» WHAT TO DO
The entries below should be set down again exactly, with every picture left out.

» RECORDS FOR THIS TASK
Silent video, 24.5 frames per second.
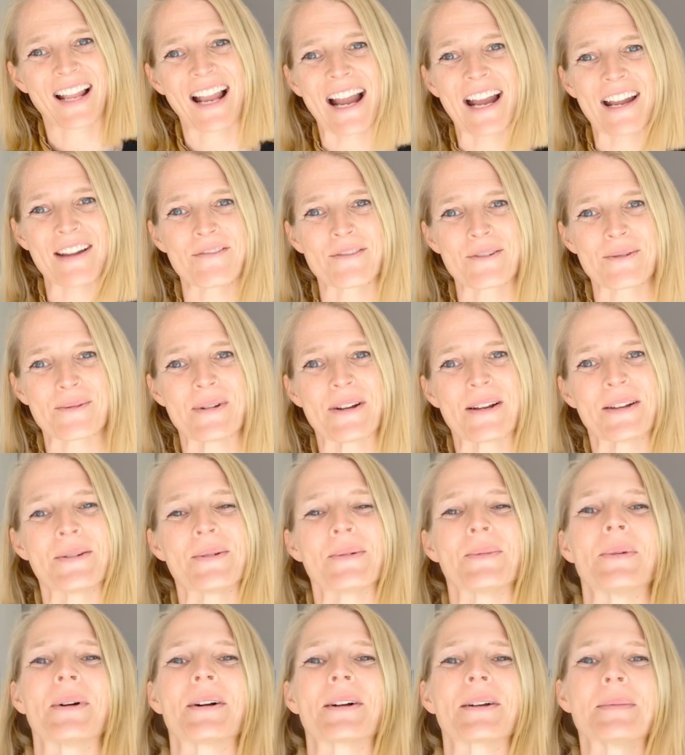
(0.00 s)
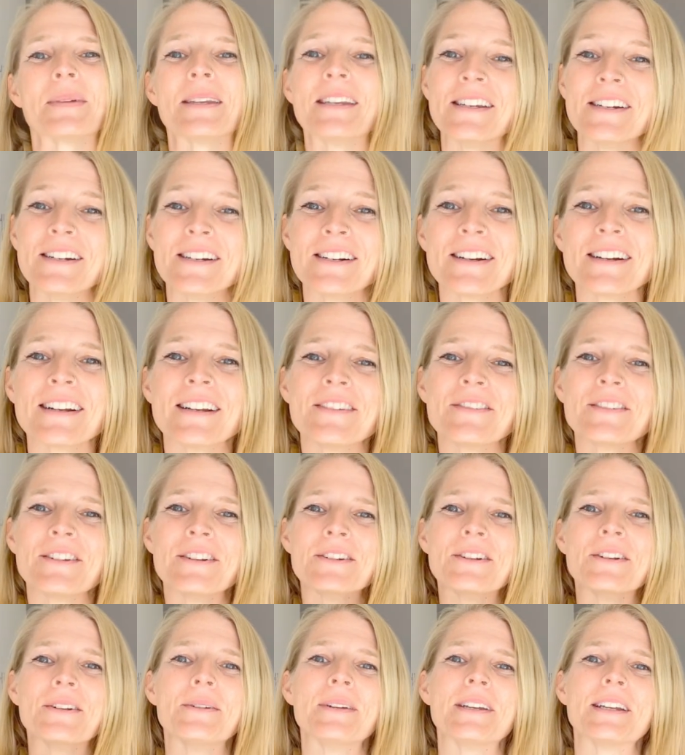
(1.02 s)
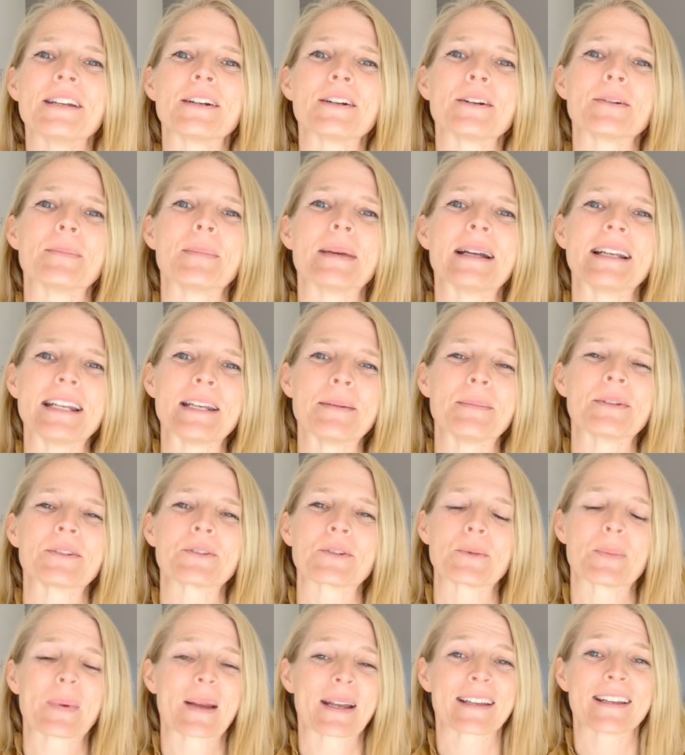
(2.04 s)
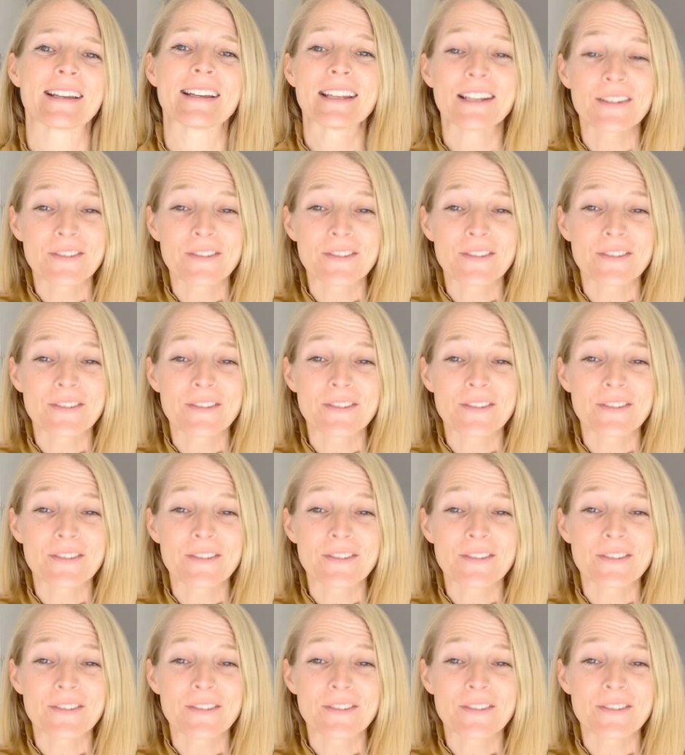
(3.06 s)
Hi everyone, welcome here. If you're new here, my name is Rebecca.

» RESPONSE TO THIS TASK
Silent video, 24.5 frames per second.
(0.00 s)
(1.02 s)
(2.04 s)
(3.06 s)
Hi everyone, welcome here. If you're new here, my name is Rebecca.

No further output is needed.